● **Problem requirements**:
Produce a word-for-word copy of the line that contains "[00:00:00.50]" and each line after it through the end of the material, omitting pictures and all other lines.

● **Stored data**:
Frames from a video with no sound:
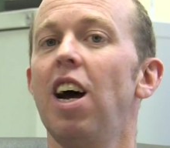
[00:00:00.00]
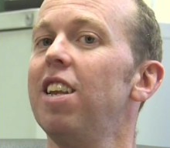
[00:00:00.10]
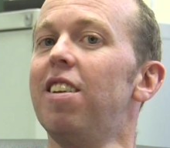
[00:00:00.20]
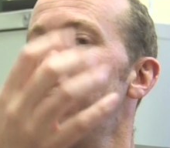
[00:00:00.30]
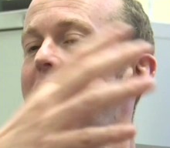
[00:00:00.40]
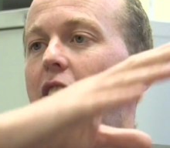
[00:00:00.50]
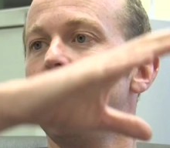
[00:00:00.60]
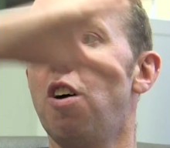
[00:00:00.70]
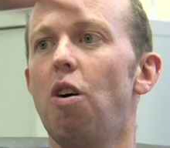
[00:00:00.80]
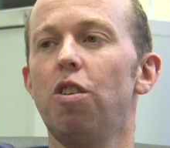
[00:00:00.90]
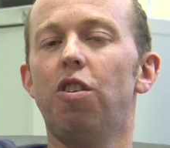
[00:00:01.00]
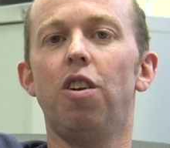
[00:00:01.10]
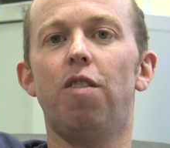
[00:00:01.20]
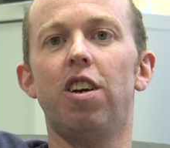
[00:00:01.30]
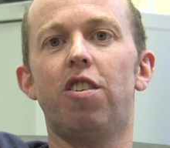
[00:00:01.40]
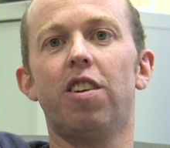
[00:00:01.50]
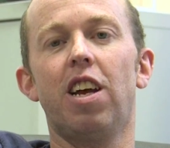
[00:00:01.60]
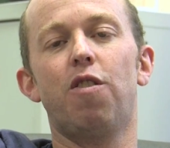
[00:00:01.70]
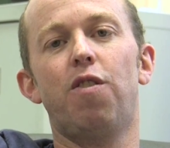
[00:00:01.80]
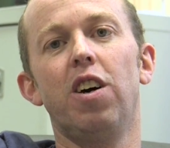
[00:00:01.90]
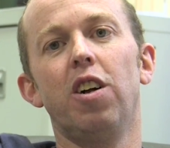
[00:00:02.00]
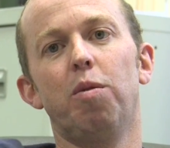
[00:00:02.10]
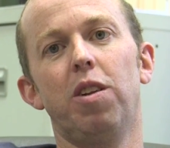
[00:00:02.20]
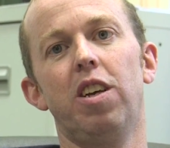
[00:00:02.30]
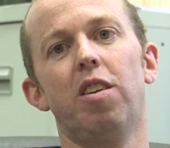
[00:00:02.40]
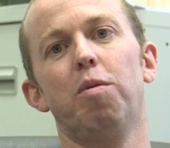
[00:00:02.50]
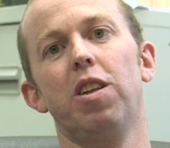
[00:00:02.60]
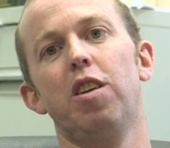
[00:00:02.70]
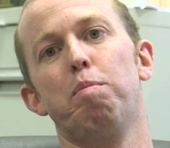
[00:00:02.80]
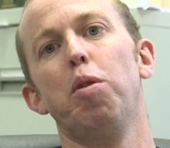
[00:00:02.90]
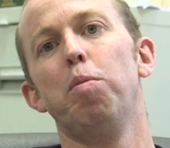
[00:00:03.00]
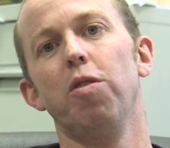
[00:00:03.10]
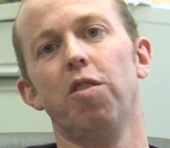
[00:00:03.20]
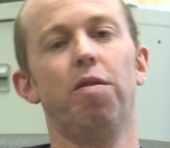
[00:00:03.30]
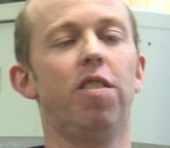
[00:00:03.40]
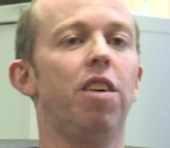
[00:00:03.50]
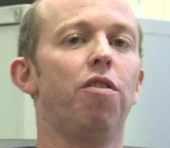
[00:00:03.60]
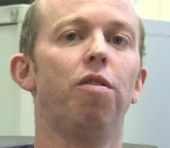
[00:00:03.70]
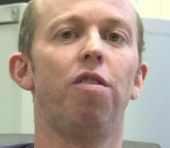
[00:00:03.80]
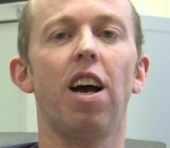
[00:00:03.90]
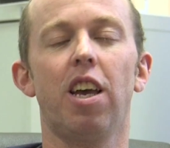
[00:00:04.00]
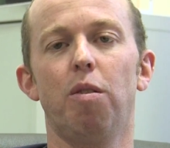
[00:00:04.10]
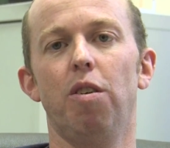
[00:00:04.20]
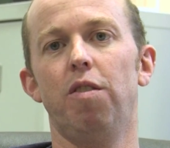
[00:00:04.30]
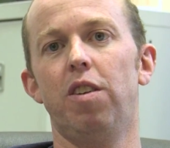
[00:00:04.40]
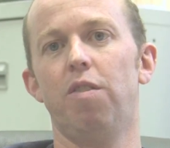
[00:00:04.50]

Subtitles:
And, you know, the whole universe just gets filled with these bubbles of different vacua, of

● **Written response**:
[00:00:00.50]
[00:00:00.60]
[00:00:00.70]
[00:00:00.80]
[00:00:00.90]
[00:00:01.00]
[00:00:01.10]
[00:00:01.20]
[00:00:01.30]
[00:00:01.40]
[00:00:01.50]
[00:00:01.60]
[00:00:01.70]
[00:00:01.80]
[00:00:01.90]
[00:00:02.00]
[00:00:02.10]
[00:00:02.20]
[00:00:02.30]
[00:00:02.40]
[00:00:02.50]
[00:00:02.60]
[00:00:02.70]
[00:00:02.80]
[00:00:02.90]
[00:00:03.00]
[00:00:03.10]
[00:00:03.20]
[00:00:03.30]
[00:00:03.40]
[00:00:03.50]
[00:00:03.60]
[00:00:03.70]
[00:00:03.80]
[00:00:03.90]
[00:00:04.00]
[00:00:04.10]
[00:00:04.20]
[00:00:04.30]
[00:00:04.40]
[00:00:04.50]

Subtitles:
And, you know, the whole universe just gets filled with these bubbles of different vacua, of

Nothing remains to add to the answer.